Théâtre de la Contrescarpe
5 rue Blainville
75005
Paris
01 42 01 81 88
Du 8 septembre au 30 novembre 2021, du mercredi au vendredi à 19h, samedis et dimanches à 18h30
Lu / Vu par

Thème

• La pièce est une transposition des Trois sœurs de Tchekov à la vie des deux sœurs Tatin.

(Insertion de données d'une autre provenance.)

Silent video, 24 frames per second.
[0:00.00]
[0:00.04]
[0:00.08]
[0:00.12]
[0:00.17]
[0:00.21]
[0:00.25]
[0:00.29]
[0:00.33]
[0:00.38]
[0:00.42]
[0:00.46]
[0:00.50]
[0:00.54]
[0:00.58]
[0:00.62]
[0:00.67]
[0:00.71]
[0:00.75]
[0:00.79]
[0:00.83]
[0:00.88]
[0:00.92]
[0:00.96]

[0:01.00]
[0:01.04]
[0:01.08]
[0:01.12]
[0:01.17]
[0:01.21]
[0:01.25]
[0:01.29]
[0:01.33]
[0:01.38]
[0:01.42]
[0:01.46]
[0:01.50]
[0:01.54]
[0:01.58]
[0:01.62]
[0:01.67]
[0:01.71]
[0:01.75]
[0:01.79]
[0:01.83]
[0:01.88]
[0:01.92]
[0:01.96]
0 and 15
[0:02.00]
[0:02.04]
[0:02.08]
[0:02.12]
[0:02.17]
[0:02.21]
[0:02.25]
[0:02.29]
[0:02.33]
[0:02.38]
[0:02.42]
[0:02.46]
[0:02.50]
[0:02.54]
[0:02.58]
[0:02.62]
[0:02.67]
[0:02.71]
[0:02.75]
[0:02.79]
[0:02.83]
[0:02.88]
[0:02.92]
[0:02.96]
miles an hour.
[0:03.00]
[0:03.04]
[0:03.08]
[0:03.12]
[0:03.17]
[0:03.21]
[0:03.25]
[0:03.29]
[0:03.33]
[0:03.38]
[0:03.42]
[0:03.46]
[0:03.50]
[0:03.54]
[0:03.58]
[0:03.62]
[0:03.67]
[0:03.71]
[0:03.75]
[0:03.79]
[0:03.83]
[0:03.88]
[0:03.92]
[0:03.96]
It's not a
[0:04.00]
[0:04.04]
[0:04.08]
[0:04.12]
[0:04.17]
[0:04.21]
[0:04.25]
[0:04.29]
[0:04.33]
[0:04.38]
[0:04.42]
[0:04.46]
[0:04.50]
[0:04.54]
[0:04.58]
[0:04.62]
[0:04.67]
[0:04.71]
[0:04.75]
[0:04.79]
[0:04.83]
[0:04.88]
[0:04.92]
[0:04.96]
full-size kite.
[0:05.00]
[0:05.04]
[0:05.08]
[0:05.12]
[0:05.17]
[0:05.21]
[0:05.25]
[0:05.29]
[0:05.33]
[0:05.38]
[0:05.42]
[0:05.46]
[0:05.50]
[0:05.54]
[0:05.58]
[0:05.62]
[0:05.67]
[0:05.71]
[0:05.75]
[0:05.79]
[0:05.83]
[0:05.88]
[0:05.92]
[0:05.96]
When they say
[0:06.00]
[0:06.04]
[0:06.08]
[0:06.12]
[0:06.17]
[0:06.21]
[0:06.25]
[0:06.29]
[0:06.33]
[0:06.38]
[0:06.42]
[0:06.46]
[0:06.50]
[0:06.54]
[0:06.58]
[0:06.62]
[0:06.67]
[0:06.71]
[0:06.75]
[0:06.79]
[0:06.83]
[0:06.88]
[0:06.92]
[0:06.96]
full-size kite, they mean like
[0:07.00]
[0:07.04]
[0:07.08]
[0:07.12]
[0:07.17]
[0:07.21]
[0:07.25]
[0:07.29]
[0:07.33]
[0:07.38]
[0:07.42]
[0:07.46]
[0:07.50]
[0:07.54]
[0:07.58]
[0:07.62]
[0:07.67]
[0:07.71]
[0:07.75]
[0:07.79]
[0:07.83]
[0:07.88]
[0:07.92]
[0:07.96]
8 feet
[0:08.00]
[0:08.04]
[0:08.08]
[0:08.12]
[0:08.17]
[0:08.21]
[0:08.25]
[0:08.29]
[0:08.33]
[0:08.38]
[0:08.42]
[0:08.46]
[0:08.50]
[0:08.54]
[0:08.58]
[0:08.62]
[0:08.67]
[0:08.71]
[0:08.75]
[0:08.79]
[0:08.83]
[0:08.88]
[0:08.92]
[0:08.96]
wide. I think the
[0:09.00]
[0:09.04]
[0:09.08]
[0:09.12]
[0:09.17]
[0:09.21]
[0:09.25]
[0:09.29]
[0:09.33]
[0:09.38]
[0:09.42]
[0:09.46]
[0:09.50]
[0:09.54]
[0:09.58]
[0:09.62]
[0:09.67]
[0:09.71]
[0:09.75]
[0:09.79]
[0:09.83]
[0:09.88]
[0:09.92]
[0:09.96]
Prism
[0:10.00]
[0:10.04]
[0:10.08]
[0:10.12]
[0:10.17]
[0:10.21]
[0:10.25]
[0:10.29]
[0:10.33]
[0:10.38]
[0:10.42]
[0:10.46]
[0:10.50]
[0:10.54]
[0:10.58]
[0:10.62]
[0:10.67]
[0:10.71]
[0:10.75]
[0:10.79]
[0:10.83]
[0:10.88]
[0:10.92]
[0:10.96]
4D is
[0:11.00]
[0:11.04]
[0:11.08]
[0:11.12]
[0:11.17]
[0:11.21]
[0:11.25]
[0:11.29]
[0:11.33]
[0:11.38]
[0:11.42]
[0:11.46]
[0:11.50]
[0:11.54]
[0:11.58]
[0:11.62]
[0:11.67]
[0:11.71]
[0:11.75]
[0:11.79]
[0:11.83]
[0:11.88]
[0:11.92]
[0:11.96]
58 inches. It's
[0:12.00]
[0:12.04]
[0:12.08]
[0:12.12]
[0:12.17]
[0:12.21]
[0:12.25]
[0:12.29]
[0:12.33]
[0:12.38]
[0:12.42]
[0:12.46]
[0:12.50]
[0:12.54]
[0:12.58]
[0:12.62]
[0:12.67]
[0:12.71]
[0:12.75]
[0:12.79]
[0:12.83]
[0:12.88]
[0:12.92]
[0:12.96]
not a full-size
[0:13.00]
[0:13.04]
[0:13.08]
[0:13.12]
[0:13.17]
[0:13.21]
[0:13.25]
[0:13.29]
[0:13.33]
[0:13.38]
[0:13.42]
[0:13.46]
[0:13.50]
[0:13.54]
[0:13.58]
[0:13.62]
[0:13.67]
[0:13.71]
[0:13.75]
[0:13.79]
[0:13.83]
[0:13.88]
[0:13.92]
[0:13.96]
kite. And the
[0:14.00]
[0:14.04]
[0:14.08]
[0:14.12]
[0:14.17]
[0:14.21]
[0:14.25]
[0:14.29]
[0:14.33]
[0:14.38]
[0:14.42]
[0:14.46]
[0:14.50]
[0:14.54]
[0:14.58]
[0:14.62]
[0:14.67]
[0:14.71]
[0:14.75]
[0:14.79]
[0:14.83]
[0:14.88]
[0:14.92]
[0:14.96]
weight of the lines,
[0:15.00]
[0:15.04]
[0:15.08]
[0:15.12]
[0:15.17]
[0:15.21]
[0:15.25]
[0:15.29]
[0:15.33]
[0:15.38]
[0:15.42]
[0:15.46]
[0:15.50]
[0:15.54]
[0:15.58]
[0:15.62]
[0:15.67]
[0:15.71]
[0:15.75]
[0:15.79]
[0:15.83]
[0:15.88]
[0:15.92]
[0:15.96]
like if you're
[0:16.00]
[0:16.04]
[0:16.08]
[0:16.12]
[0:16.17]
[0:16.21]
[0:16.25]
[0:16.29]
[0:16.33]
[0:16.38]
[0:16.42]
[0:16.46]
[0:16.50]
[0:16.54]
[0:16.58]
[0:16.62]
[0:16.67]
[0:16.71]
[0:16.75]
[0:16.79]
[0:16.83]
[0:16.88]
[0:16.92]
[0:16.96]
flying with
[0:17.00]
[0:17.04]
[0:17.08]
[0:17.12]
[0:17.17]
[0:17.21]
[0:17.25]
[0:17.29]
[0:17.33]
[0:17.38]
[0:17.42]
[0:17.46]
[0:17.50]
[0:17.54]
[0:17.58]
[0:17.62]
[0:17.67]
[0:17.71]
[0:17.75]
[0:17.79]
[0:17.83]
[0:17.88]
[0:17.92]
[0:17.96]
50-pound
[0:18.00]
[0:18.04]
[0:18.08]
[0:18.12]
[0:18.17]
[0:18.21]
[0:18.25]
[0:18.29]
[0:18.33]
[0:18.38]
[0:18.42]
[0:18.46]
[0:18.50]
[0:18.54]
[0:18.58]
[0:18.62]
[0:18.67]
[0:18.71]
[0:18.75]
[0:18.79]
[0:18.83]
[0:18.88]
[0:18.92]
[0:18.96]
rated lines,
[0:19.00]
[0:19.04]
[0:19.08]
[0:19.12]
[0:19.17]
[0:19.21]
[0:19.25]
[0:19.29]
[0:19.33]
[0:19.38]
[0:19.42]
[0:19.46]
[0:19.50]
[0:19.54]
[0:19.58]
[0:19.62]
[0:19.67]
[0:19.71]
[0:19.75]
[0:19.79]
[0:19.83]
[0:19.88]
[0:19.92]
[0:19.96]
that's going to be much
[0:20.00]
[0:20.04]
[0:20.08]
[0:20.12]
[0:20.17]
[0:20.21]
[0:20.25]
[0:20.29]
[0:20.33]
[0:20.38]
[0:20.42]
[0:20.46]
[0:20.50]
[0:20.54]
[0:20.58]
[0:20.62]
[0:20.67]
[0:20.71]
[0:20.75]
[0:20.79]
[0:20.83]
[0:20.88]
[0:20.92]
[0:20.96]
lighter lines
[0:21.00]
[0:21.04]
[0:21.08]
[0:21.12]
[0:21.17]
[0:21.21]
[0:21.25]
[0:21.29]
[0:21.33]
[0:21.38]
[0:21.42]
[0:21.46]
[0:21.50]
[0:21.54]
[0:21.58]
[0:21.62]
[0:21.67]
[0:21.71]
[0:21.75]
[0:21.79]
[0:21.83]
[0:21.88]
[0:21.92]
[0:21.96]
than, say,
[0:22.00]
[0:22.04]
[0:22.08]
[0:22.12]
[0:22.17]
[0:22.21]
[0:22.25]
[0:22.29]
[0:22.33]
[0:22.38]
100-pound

• Les thèmes, les personnages, les phrases sont entremêlés. Les deux sœurs Tatin, Stéphanie et Caroline, ont perdu leurs parents et rêvent de quitter l’auberge qu’ils leur ont laissée pour s’installer à Paris et y mener une autre vie. Tantôt Stéphanie est seule après la mort de sa sœur, tantôt elles sont jeunes toutes les deux : elles travaillent, elles font des tartes, elles accueillent les clients, elles philosophent, et la vie passe ainsi, lentement, au milieu des souvenirs, des danses et des chansons. La fameuse tarte Tatin constitue une sorte de sommet qui les projette vers l’avenir.

Points forts

1)     Ce qui frappe en premier, c’est l’originalité de la démarche. Le texte est appuyé sur celui de Tchekhov, les sœurs Tatin sont deux et non trois comme chez le dramaturge russe, mais comme elles, elles rêvent d’aller à Paris, au lieu de Moscou, elles parlent, elles voient le temps qui passe lentement, elles réfléchissent sur l’amour, la vie et la mort.

2)     La rédaction du texte d’après Tchekov est remarquable et le jeu des actrices de grande qualité.

3)     La pièce entremêle du texte, des chansons de l’époque (Le temps des cerises, Plaisir d’amour…), des danses et des videos qui montrent les clients de l’auberge.

4)     Le temps est marqué symboliquement par Stéphanie dans un grand fauteuil couverte d’un grand châle blanc quand elle a 74 ans, et par les deux sœurs jeunes en robes blanches et jupons de couleur.

5)     La pièce est pleine de gaieté et en même temps de tristesse, ce qui correspond bien à l’atmosphère des pièces russes de cette époque.

6)     L’utilisation de la video permet de coller davantage au texte de Tchekhov en introduisant plus de personnages.

Quelques réserves

1)     Malgré l’excellence de l’entreprise, on peut parfois se sentir un peu perdu dans l’accumulation et les emboîtements entre temps passés, présents, voire dans l’au-delà à la fin de la pièce. Au début de la représentation, on se demandait même où la pièce voulait en venir.

2)     Sans être une réserve à proprement parler, on peut se demander si l’on perçoit la pièce différemment quand on a relu celle de Tchékhov, ce que j’avais fait par acquis de conscience.

Encore un mot...

C’est un plaisir de l’esprit qui permet, la première surprise passée, de se mettre au rythme de la campagne russe ou de la province française.

Une phrase

« Quand on n’a pas de vraie vie, on vit de mirages. C’est mieux que rien. » [Phrase de Tchekhov dans Oncle Vania, que prononce Stéphanie en l’ouverture de la pièce moderne].

L'auteur

• Laetitia Gonzalbes a créé et mis en scène cette pièce d’après  Les Trois Sœurs de Tchekhov.

• À la fois actrice, metteur en scène, danseuse, modèle, on lui doit une adaptation d’Anna Karénine de Léon Tolstoï et Je m’appelle Erik Satie comme tout le monde.